A Organização Mundial de Saúde (OMS) está preocupada com a extensão dos surtos da doença do vírus Ébola (Ébola) na Guiné, Libéria, Nigéria e Serra Leoa. subestimado pelas estatísticas oficiais. Como é que isto é possível?
As autoridades de saúde acreditam atualmente que existem muito mais casos da doença do que se pensava. Há várias razões pelas quais as actuais estimativas oficiais podem não fornecer um retrato exato da situação.
Muitas pessoas nestes países têm medo do hospital e acreditam que os cuidados numa ala de isolamento conduzirão a mais infecções e à morte certa. Consequentemente, as pessoas podem negar abertamente que elas próprias ou os seus entes queridos possam ter Ébola. Também é pouco provável que algumas pessoas comuniquem um caso suspeito de Ébola devido ao estigma e à rejeição social que acompanham um diagnóstico de Ébola.
Como não há cura, muitas famílias pensam que os seus entes queridos doentes irão quase de certeza morrer, apesar de haver cerca de 50-60% de hipóteses de sobrevivência. Por isso, tendem a esconder os seus entes queridos infectados em casa, acreditando que será mais confortável morrer aí do que num hospital.
Muitas pessoas nas aldeias rurais desfazem-se dos cadáveres sem notificar as autoridades sanitárias ou sem efetuar investigações sobre as mortes. Têm uma desconfiança inata em relação às autoridades sanitárias, que retiram o cadáver à família para o cremar ou enterrar de forma segura. Esta atitude é totalmente contrária às práticas funerárias da cultura local. Nalguns casos, os epidemiologistas deslocaram-se às aldeias e contaram o número de sepulturas frescas como um indicador grosseiro de casos suspeitos.
O surto está a alastrar-se muito rapidamente e o apoio internacional em termos de pessoal, fornecimentos e equipamento não consegue acompanhar esse ritmo. O pessoal médico que tem de trabalhar de perto com os doentes com Ébola também tem medo de contrair a doença e muitos fugiram. Não há pessoal suficiente para acompanhar os contactos dos doentes com Ébola, a fim de controlar o surto. A OMS estima que 10% dos contactos de um doente com Ébola venham a desenvolver sintomas de Ébola. Muitos destes contactos não podem ser investigados devido à falta de pessoal.
Os hospitais e outros estabelecimentos de saúde estão sobrecarregados com doentes com Ébola e muitas clínicas gerais foram encerradas. Em algumas zonas, nomeadamente em Monróvia, praticamente todos os serviços de saúde foram encerrados. Esta falta de acesso a cuidados de saúde de rotina provoca ainda mais medo.

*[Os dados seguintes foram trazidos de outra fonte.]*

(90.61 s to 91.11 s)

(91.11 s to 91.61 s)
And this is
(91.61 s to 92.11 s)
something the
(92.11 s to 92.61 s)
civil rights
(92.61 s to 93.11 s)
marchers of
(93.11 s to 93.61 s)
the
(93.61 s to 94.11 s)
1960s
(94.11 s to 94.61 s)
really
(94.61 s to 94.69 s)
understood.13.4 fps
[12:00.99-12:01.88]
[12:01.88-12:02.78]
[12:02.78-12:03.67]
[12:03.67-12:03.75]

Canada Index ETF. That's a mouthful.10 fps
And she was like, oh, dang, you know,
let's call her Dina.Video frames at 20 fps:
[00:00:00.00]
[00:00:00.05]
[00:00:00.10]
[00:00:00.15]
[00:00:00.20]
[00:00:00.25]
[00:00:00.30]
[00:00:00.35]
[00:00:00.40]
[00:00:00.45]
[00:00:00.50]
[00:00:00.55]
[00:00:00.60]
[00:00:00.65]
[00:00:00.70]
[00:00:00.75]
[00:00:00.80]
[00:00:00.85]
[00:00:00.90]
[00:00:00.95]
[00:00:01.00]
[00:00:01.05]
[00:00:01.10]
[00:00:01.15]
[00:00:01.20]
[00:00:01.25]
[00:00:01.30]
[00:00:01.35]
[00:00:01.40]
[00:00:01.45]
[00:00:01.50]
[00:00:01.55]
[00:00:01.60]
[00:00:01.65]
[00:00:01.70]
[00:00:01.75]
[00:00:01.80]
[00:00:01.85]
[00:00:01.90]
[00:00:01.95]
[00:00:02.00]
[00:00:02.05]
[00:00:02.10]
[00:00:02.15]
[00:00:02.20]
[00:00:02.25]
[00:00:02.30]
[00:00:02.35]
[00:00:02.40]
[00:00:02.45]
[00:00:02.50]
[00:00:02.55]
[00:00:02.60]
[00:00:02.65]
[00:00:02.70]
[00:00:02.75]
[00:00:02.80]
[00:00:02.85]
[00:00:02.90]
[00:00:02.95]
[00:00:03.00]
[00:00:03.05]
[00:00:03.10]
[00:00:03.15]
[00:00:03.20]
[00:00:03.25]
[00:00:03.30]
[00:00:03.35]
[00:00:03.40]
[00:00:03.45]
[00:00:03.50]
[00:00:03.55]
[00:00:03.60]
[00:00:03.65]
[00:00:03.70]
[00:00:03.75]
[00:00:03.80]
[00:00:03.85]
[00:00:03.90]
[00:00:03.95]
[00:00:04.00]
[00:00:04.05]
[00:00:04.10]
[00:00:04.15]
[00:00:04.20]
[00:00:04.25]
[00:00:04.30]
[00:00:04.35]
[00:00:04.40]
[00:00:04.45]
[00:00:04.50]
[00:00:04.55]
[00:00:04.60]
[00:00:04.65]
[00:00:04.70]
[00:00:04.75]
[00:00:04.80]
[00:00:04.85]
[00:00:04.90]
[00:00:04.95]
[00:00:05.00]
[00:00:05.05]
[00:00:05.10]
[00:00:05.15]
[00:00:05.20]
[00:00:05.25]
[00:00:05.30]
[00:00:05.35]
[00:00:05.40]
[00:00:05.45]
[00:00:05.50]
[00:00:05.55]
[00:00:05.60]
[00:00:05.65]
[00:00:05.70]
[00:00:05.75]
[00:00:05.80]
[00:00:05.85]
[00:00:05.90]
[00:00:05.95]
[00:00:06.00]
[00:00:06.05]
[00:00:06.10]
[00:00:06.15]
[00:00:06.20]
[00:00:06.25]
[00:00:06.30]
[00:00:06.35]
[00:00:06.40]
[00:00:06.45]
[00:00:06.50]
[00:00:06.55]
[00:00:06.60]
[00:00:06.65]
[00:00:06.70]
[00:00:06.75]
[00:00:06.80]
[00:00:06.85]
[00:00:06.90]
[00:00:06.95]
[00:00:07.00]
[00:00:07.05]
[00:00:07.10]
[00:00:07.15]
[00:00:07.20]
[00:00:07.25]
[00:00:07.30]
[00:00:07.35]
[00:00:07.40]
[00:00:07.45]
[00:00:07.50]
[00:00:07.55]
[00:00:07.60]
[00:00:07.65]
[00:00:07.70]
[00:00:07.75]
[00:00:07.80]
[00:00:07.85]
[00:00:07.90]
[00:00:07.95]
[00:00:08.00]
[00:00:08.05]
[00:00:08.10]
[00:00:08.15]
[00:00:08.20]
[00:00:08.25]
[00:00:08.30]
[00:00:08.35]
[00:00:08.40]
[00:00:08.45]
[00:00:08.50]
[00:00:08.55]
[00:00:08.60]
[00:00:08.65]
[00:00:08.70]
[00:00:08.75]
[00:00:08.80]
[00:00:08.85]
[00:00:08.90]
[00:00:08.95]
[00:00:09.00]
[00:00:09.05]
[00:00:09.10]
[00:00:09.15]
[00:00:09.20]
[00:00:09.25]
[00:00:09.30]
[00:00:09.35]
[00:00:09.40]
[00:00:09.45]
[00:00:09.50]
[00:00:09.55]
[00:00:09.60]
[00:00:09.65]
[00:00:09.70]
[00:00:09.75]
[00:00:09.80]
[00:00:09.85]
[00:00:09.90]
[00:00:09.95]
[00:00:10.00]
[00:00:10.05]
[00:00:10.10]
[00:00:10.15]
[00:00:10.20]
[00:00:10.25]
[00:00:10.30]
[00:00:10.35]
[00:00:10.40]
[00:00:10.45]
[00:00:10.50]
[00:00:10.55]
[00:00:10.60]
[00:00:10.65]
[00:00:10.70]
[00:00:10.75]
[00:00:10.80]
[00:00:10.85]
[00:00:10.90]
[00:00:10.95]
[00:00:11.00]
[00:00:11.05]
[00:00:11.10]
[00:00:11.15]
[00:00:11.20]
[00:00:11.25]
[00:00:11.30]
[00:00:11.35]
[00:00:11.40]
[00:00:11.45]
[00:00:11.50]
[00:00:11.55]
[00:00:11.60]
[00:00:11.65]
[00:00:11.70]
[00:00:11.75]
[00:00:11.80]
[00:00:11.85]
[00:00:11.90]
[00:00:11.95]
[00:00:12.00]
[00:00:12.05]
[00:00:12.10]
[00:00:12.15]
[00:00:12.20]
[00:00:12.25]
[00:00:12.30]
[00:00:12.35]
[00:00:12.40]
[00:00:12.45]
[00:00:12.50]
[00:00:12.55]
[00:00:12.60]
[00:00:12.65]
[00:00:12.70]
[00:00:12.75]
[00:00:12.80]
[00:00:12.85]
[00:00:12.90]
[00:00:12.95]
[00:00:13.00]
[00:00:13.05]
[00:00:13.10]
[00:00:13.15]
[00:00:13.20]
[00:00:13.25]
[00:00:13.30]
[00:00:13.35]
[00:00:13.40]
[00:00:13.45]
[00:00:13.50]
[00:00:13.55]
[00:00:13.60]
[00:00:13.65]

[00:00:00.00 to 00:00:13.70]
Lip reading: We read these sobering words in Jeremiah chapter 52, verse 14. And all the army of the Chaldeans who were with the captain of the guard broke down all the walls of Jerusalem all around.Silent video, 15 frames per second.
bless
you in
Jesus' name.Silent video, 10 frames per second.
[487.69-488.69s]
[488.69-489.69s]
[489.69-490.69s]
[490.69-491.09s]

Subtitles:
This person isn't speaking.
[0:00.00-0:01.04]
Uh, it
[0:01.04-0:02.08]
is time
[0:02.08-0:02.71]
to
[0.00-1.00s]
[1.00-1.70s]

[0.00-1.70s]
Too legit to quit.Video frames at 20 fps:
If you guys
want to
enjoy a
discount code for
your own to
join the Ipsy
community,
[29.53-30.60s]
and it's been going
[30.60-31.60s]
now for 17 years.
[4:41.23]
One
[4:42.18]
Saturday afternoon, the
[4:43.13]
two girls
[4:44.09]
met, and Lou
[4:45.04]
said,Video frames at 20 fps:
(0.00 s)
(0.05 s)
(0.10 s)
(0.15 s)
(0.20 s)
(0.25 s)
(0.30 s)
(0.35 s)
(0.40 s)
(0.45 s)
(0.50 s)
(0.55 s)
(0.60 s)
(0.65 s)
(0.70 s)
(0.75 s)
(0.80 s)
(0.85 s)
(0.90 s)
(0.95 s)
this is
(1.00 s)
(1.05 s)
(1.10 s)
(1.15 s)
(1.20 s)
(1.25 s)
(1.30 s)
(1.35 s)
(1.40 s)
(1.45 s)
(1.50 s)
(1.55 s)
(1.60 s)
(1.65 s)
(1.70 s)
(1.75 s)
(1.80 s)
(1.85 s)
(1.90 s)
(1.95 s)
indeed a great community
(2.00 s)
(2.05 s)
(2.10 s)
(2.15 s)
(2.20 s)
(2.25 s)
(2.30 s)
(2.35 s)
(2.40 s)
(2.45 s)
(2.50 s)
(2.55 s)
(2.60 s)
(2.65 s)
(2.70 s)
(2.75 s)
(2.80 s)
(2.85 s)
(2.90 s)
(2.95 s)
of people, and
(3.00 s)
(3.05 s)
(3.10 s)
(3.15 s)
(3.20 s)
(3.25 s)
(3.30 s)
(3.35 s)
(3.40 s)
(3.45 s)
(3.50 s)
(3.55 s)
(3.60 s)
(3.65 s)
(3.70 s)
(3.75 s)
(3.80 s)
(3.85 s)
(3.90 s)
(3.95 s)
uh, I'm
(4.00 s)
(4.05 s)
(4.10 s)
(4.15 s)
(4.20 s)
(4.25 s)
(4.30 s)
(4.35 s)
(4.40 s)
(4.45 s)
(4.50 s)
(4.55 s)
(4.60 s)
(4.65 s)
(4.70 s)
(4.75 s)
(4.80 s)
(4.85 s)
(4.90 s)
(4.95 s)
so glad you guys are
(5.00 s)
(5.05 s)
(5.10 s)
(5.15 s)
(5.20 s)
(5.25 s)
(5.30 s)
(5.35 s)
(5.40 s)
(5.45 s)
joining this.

Na Libéria, as instalações de tratamento recém-inauguradas ficam imediatamente cheias de novos doentes com Ébola, o que sugere que existem muitos doentes na comunidade que não são identificados pelo atual sistema de vigilância. Por exemplo, em Monróvia, a capital da Libéria, um centro de tratamento do Ébola com 20 camas abriu durante a semana de 15 de agosto de 2014, e ficou imediatamente lotado com mais de 70 pacientes.
Há também áreas conhecidas como "zonas-sombra", onde há suspeitas de casos e mortes por Ébola, mas que não podem ser adequadamente contados ou investigados devido à desconfiança dos funcionários da saúde ou à falta de transporte e pessoal adequados.
O medo intenso no seio da comunidade e a falta de acesso aos cuidados de saúde também contribuem para a ocorrência de pilhagens e de incidentes de assédio moral, o que conduz a uma maior propagação da doença e a complicações adicionais para a vigilância dos casos suspeitos. Por exemplo, foi criado um centro de detenção temporário especificamente para os doentes com Ébola no município de West Point, na Libéria. No entanto, muitos membros da comunidade local acreditavam que esta instalação era de facto uma clínica para cuidados de saúde gerais. Os rumores espalharam-se pelas comunidades vizinhas que têm pouco ou nenhum acesso a cuidados de saúde. As famílias dessas comunidades trouxeram os seus entes queridos com várias doenças para as instalações, onde entraram em contacto com os doentes suspeitos de serem portadores de Ébola. A comunidade de West Point ressentiu-se com a presença de doentes que não eram do município de West Point, o que levou a motins, pilhagens e à disseminação de materiais potencialmente contaminados.
A extensão total do surto ainda é desconhecida, mas os epidemiologistas da OMS estão a trabalhar em conjunto com os Médicos Sem Fronteiras e os Centros de Controlo e Prevenção de Doenças dos EUA para encontrar formas de gerar estimativas mais precisas do número de casos de Ébola. Algumas autoridades estimam que a epidemia irá não ser controlados antes que o número de doentes atinja 20.000 pessoas no próximo ano.